Soundtrack album by Various artists
- Released: April 27, 1999
- Genres: Pop; pop rock; folk;
- Length: 60:21
- Labels: Columbia; Sony Music;

= Songs from Dawson's Creek =

1999 soundtrack album by various artists

Songs from Dawson's Creek is the first soundtrack album for the teen drama television series Dawson's Creek. Released by Columbia Records and Sony Music after the broadcasting of the series' first season on The WB network, it features a set of pop rock and folk pop songs by artists such as Sophie B. Hawkins, Jessica Simpson, Shooter, Heather Nova, Adam Cohen, Sixpence None the Richer, and Paula Cole, most of which appeared during the series' second season.

A commercial success, it scattered two US charts hit singles, including Sixpence None the Richer's "Kiss Me" and Dawson's Creeks theme song "I Don't Want to Wait", and reached the top of the Australian Albums Chart. The album also peaked within the top in Austria, Norway, Sweden, and the United States. During it first sixth months of release, Songs from Dawson's Creek sold more than 1.5 million copies worldwide and was certified triple platinum by the Australian Recording Industry Association (ARIA) and gold by the Recording Industry Association of America (RIAA).

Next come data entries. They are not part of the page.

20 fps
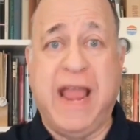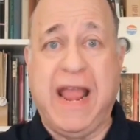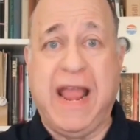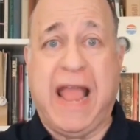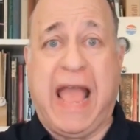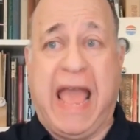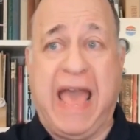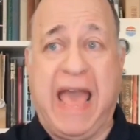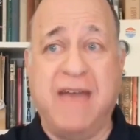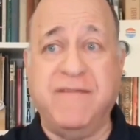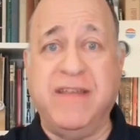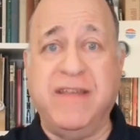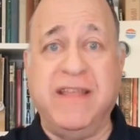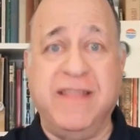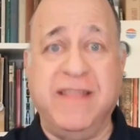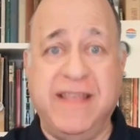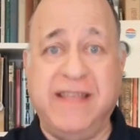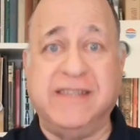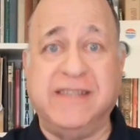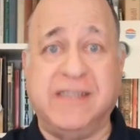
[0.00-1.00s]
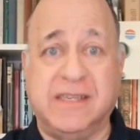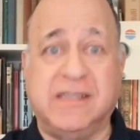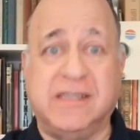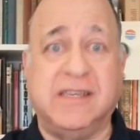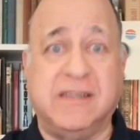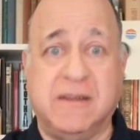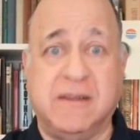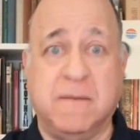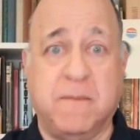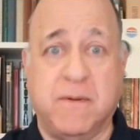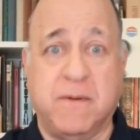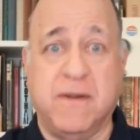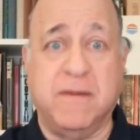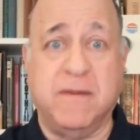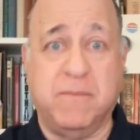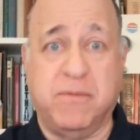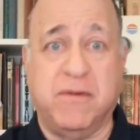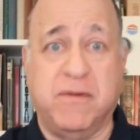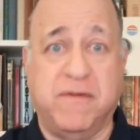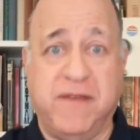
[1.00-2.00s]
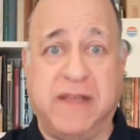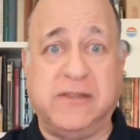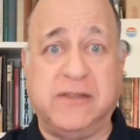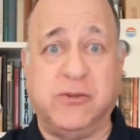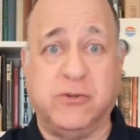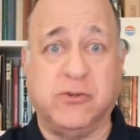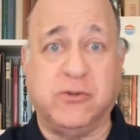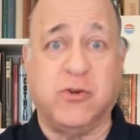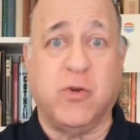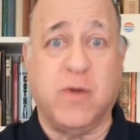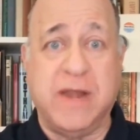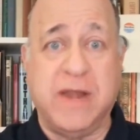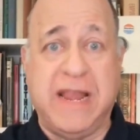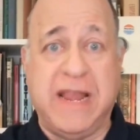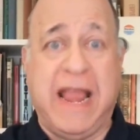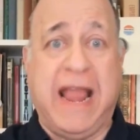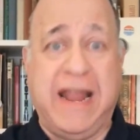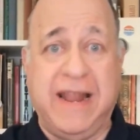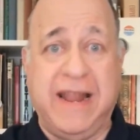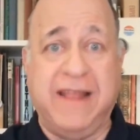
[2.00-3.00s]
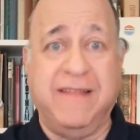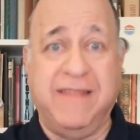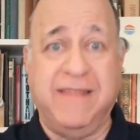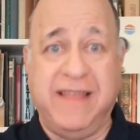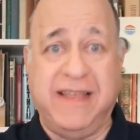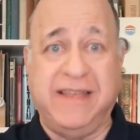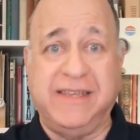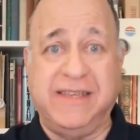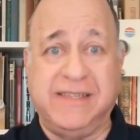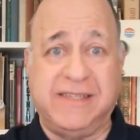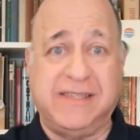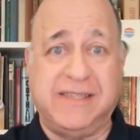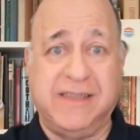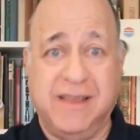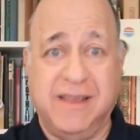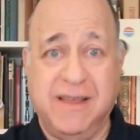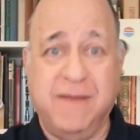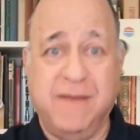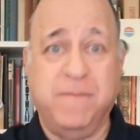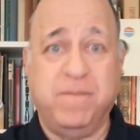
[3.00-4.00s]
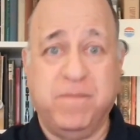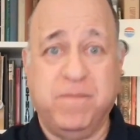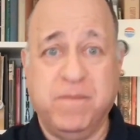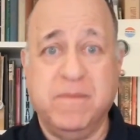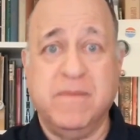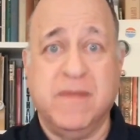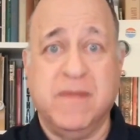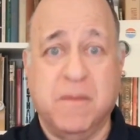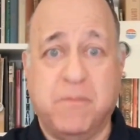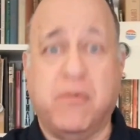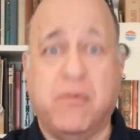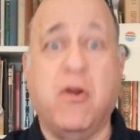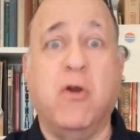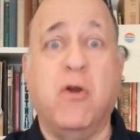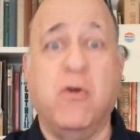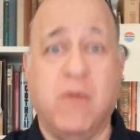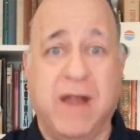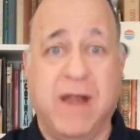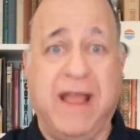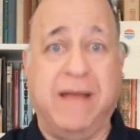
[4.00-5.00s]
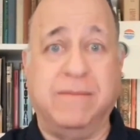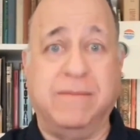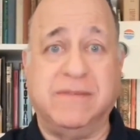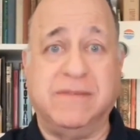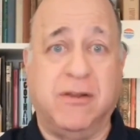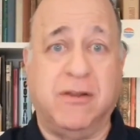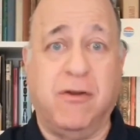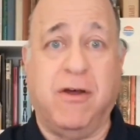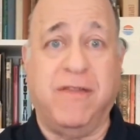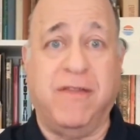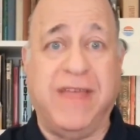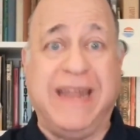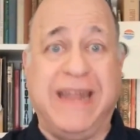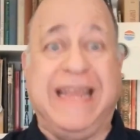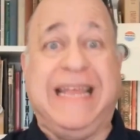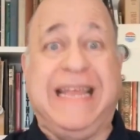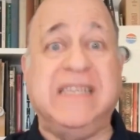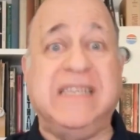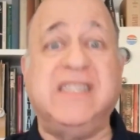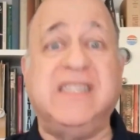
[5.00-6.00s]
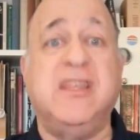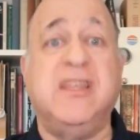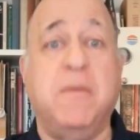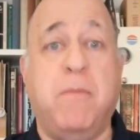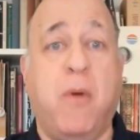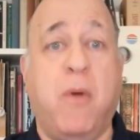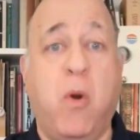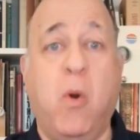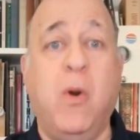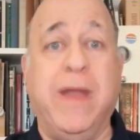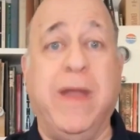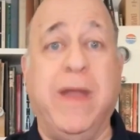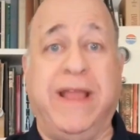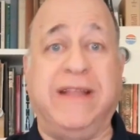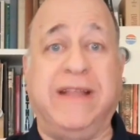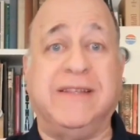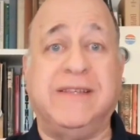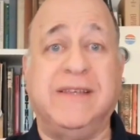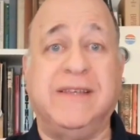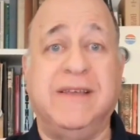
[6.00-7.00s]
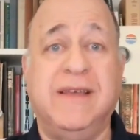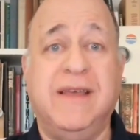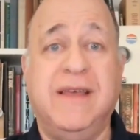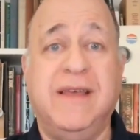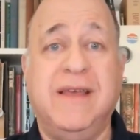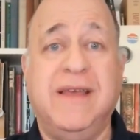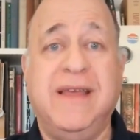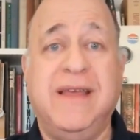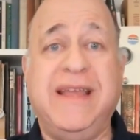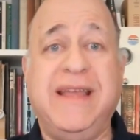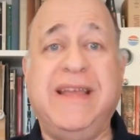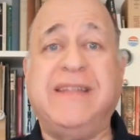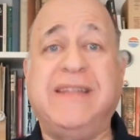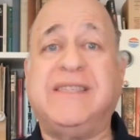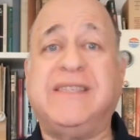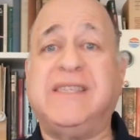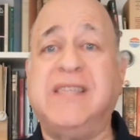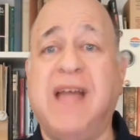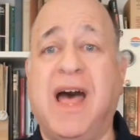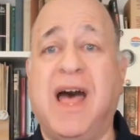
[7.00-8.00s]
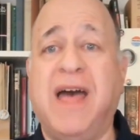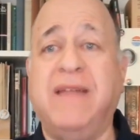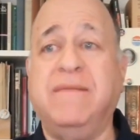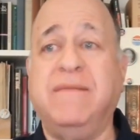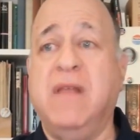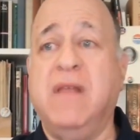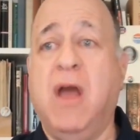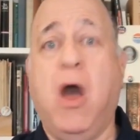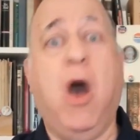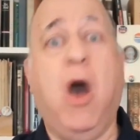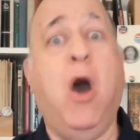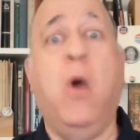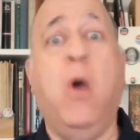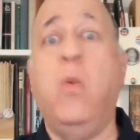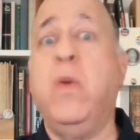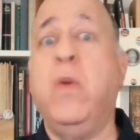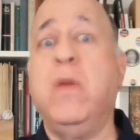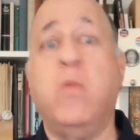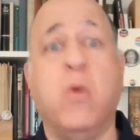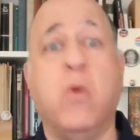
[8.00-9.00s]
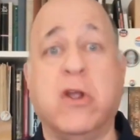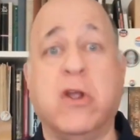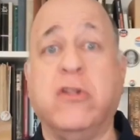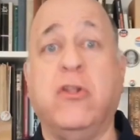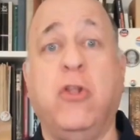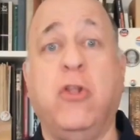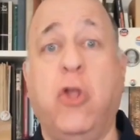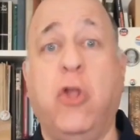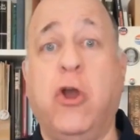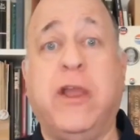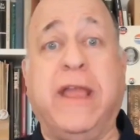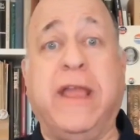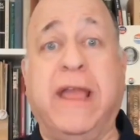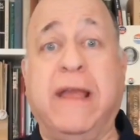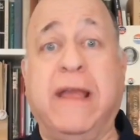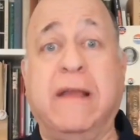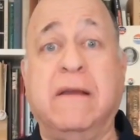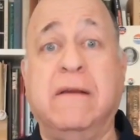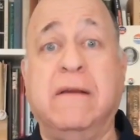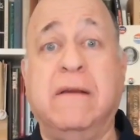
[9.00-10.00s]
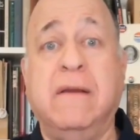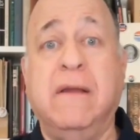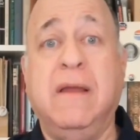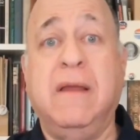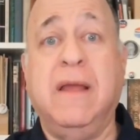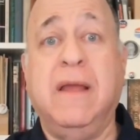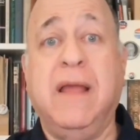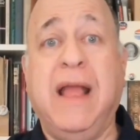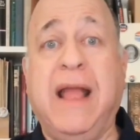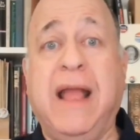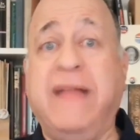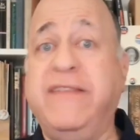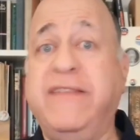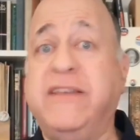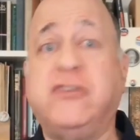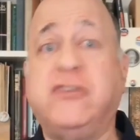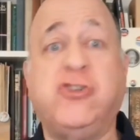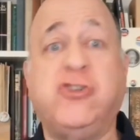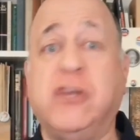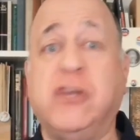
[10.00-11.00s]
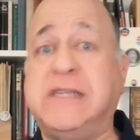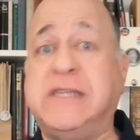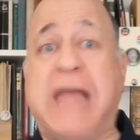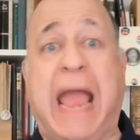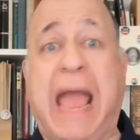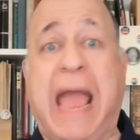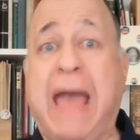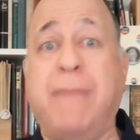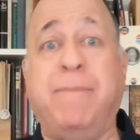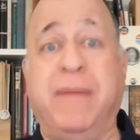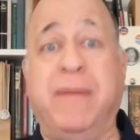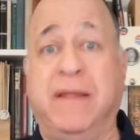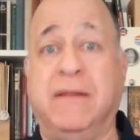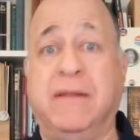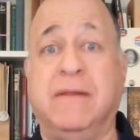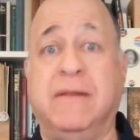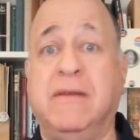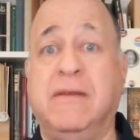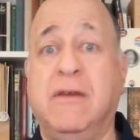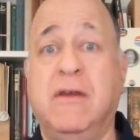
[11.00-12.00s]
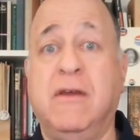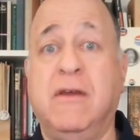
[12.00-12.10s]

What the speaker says: having these assistant professors creating these programs and all that is the point. It's not, we weren't looking and this just happened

In Australia, it became the fifth highest selling album of 1999.

==Track listing==

Songs from Dawson's Creek track listing
| No. | Title | Performer(s) | Length |
|---|---|---|---|
| 1. | "Kiss Me" | Sixpence None the Richer | 3:18 |
| 2. | "Lose Your Way" | Sophie B. Hawkins | 4:03 |
| 3. | "Feels Like Home" | Chantal Kreviazuk | 4:40 |
| 4. | "Life's a Bitch" | Shooter | 3:09 |
| 5. | "Ready for a Fall" | P.J. Olsson | 4:29 |
| 6. | "Stay You" | Wood | 3:48 |
| 7. | "Any Lucky Penny" | Nikki Hassman | 4:36 |
| 8. | "Shimmer" | Shawn Mullins | 4:07 |
| 9. | "London Rain (Nothing Heals Me Like You Do)" | Heather Nova | 3:49 |
| 10. | "To Be Loved" | Curtis Stigers | 3:54 |
| 11. | "Letting Go" | Sozzi | 4:39 |
| 12. | "Cry Ophelia" | Adam Cohen | 3:48 |
| 13. | "Did You Ever Love Somebody" | Jessica Simpson | 3:48 |
| 14. | "Blame It on the Weatherman" (bonus track) | B*Witched | 3:35 |
| 15. | "Not Like Other Girls" (bonus track) | S.O.A.P. | 4:25 |
| 16. | "I Don't Want to Wait" (theme song) | Paula Cole | 5:19 |

==Charts==

===Weekly charts===

| Chart (1999-2000) | Peak position |
|---|---|
| Australian Albums (ARIA) | 1 |
| Austrian Albums (Ö3 Austria) | 2 |
| Belgian Albums (Ultratop Flanders) | 32 |
| Belgian Albums (Ultratop Wallonia) | 13 |
| Finnish Albums (Suomen virallinen lista) | 40 |
| French Albums (SNEP) | 13 |
| Hungarian Albums (MAHASZ) | 39 |
| New Zealand Albums (RMNZ) | 18 |
| Norwegian Albums (VG-lista) | 10 |
| Swedish Albums (Sverigetopplistan) | 4 |
| Swiss Albums (Schweizer Hitparade) | 14 |
| US Billboard 200 | 7 |
| US Top Internet Albums (Billboard) | 9 |

===Year-end charts===

| Chart (1999) | Position |
|---|---|
| Australian Albums (ARIA) | 5 |
| Austrian Albums (Ö3 Austria) | 18 |
| Belgian Albums (Ultratop Wallonia) | 74 |
| New Zealand Albums (RMNZ) | 50 |
| US Billboard 200 | 159 |

==Certifications==

| Region | Certification | Certified units/sales |
| Australia (ARIA) | 3× Platinum | 210,000^{^} |
| United States (RIAA) | Gold | 500,000^{^} |
^{^} Shipments figures based on certification alone.

== Australian version ==
The Australian version featured the song Photograph by Australian band Something For Kate, instead of the U.S. bonus tracks. As a result, this version contained only fifteen tracks.